Collected data:
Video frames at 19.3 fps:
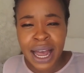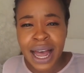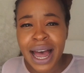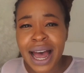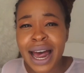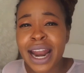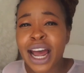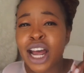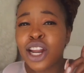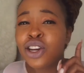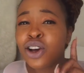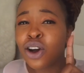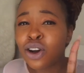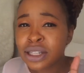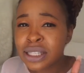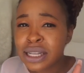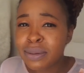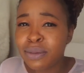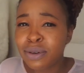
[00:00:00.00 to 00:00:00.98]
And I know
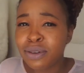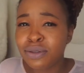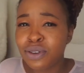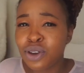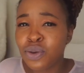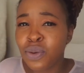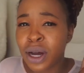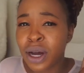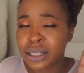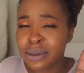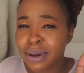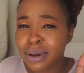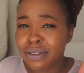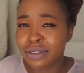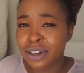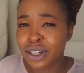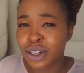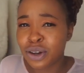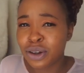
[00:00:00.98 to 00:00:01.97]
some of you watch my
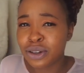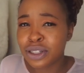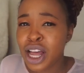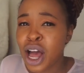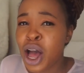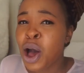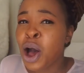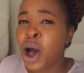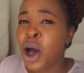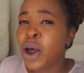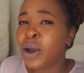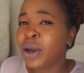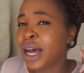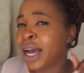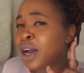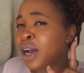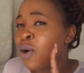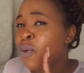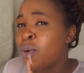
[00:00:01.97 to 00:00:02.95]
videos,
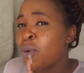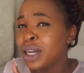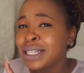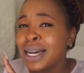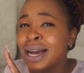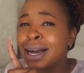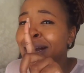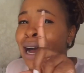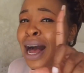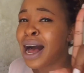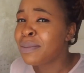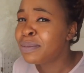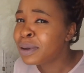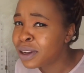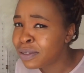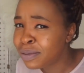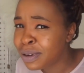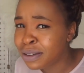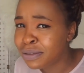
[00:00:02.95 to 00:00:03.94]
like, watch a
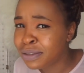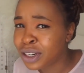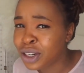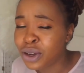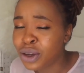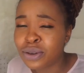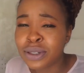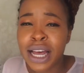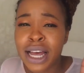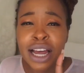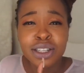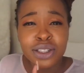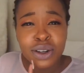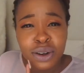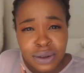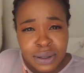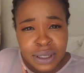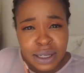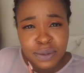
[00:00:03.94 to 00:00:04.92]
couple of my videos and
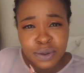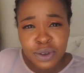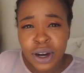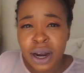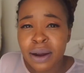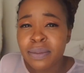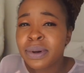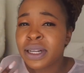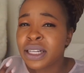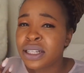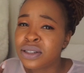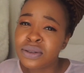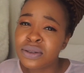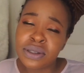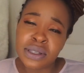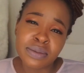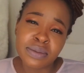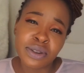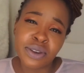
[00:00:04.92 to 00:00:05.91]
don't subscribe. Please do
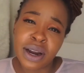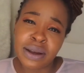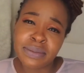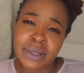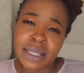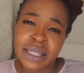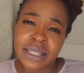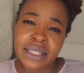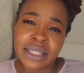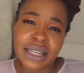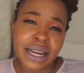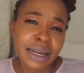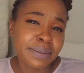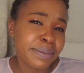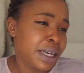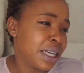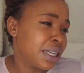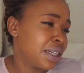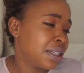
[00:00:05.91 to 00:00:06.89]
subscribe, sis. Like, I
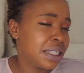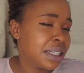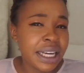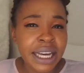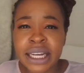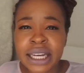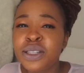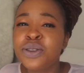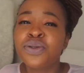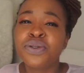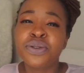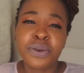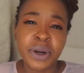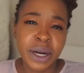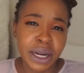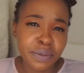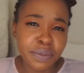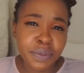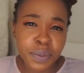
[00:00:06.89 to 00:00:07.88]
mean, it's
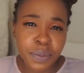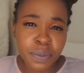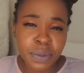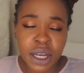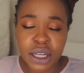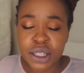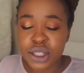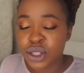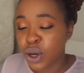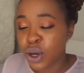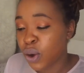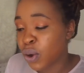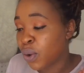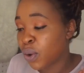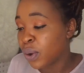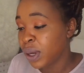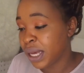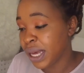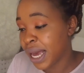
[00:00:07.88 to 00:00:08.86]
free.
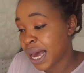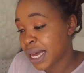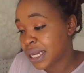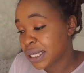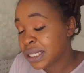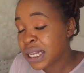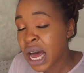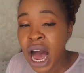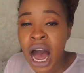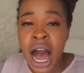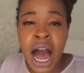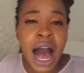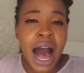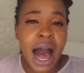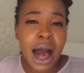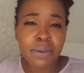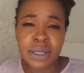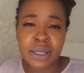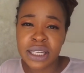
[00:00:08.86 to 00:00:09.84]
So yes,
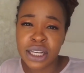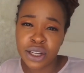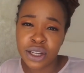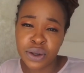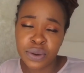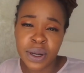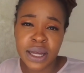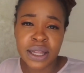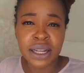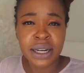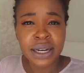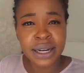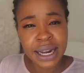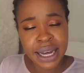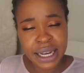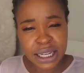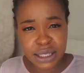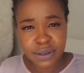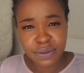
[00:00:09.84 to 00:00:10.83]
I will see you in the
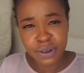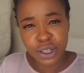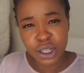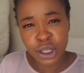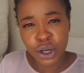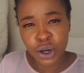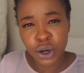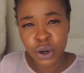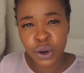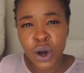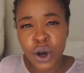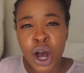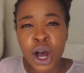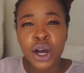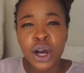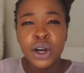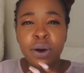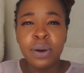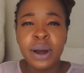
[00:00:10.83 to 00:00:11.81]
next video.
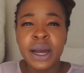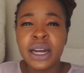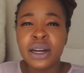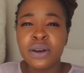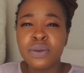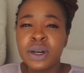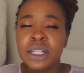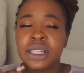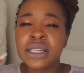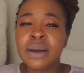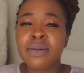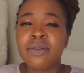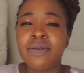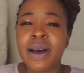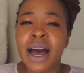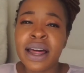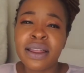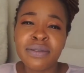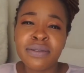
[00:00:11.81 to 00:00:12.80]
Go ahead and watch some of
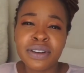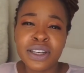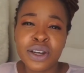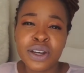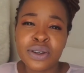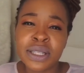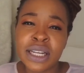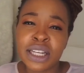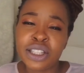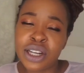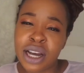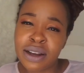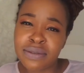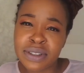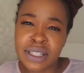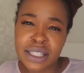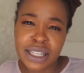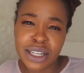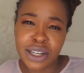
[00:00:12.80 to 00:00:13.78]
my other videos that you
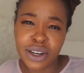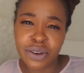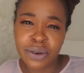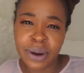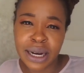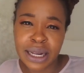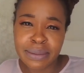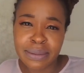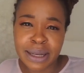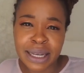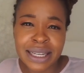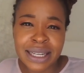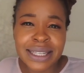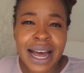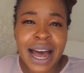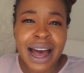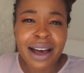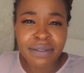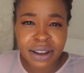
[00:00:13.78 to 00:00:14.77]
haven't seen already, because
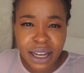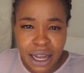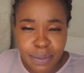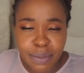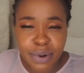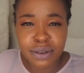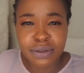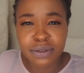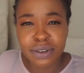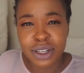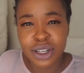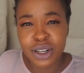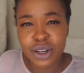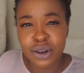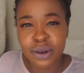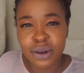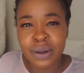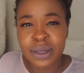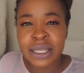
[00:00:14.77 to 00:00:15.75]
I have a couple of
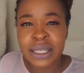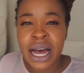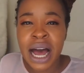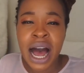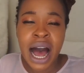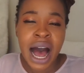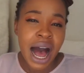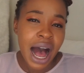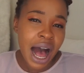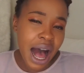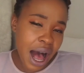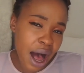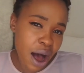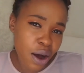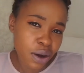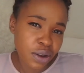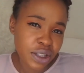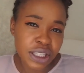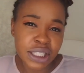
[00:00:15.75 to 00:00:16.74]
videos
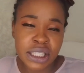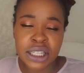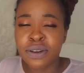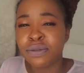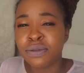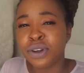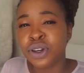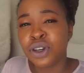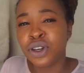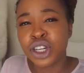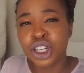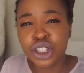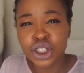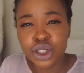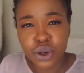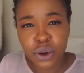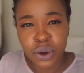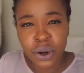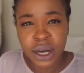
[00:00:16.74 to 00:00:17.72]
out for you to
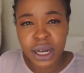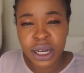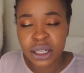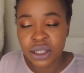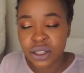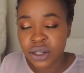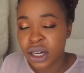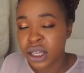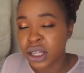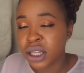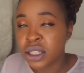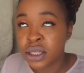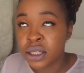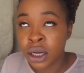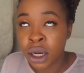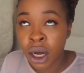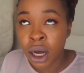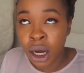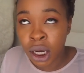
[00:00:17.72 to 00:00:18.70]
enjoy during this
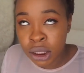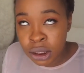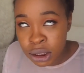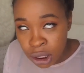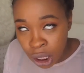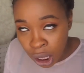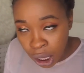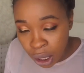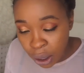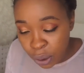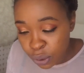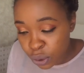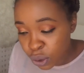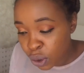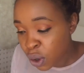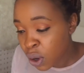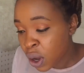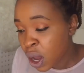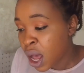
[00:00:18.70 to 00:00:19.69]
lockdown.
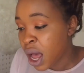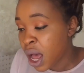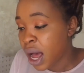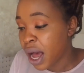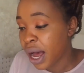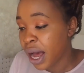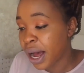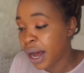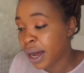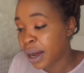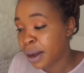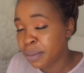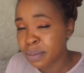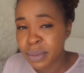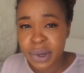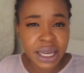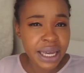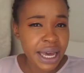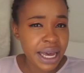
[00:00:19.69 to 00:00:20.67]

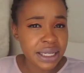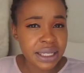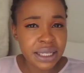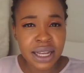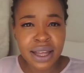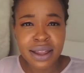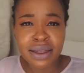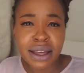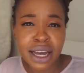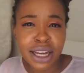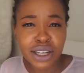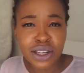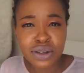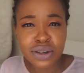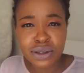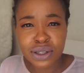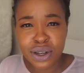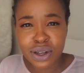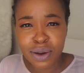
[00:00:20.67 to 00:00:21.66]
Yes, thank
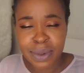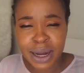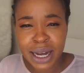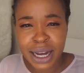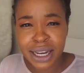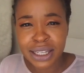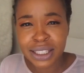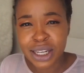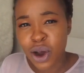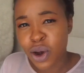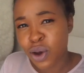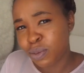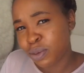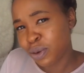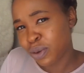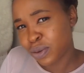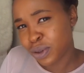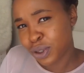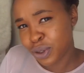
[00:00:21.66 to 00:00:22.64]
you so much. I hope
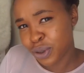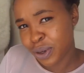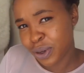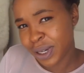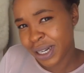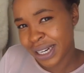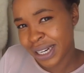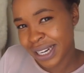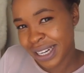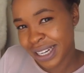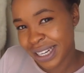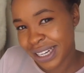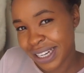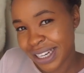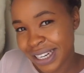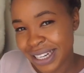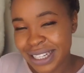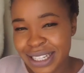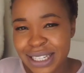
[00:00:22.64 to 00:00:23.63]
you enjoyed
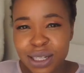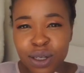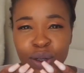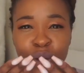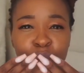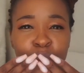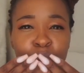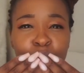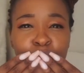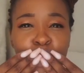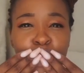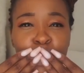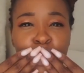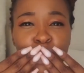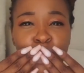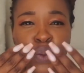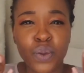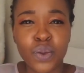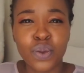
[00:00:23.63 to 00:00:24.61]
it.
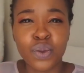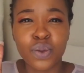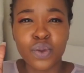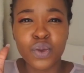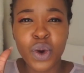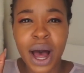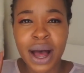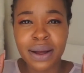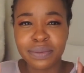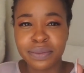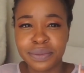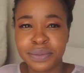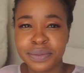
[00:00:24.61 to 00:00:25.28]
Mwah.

TASK GOAL: Retype all the records shown above, character for character. Omit every picture.

TASK OUTPUT:
Video frames at 19.3 fps:
[00:00:00.00 to 00:00:00.98]
And I know
[00:00:00.98 to 00:00:01.97]
some of you watch my
[00:00:01.97 to 00:00:02.95]
videos,
[00:00:02.95 to 00:00:03.94]
like, watch a
[00:00:03.94 to 00:00:04.92]
couple of my videos and
[00:00:04.92 to 00:00:05.91]
don't subscribe. Please do
[00:00:05.91 to 00:00:06.89]
subscribe, sis. Like, I
[00:00:06.89 to 00:00:07.88]
mean, it's
[00:00:07.88 to 00:00:08.86]
free.
[00:00:08.86 to 00:00:09.84]
So yes,
[00:00:09.84 to 00:00:10.83]
I will see you in the
[00:00:10.83 to 00:00:11.81]
next video.
[00:00:11.81 to 00:00:12.80]
Go ahead and watch some of
[00:00:12.80 to 00:00:13.78]
my other videos that you
[00:00:13.78 to 00:00:14.77]
haven't seen already, because
[00:00:14.77 to 00:00:15.75]
I have a couple of
[00:00:15.75 to 00:00:16.74]
videos
[00:00:16.74 to 00:00:17.72]
out for you to
[00:00:17.72 to 00:00:18.70]
enjoy during this
[00:00:18.70 to 00:00:19.69]
lockdown.
[00:00:19.69 to 00:00:20.67]

[00:00:20.67 to 00:00:21.66]
Yes, thank
[00:00:21.66 to 00:00:22.64]
you so much. I hope
[00:00:22.64 to 00:00:23.63]
you enjoyed
[00:00:23.63 to 00:00:24.61]
it.
[00:00:24.61 to 00:00:25.28]
Mwah.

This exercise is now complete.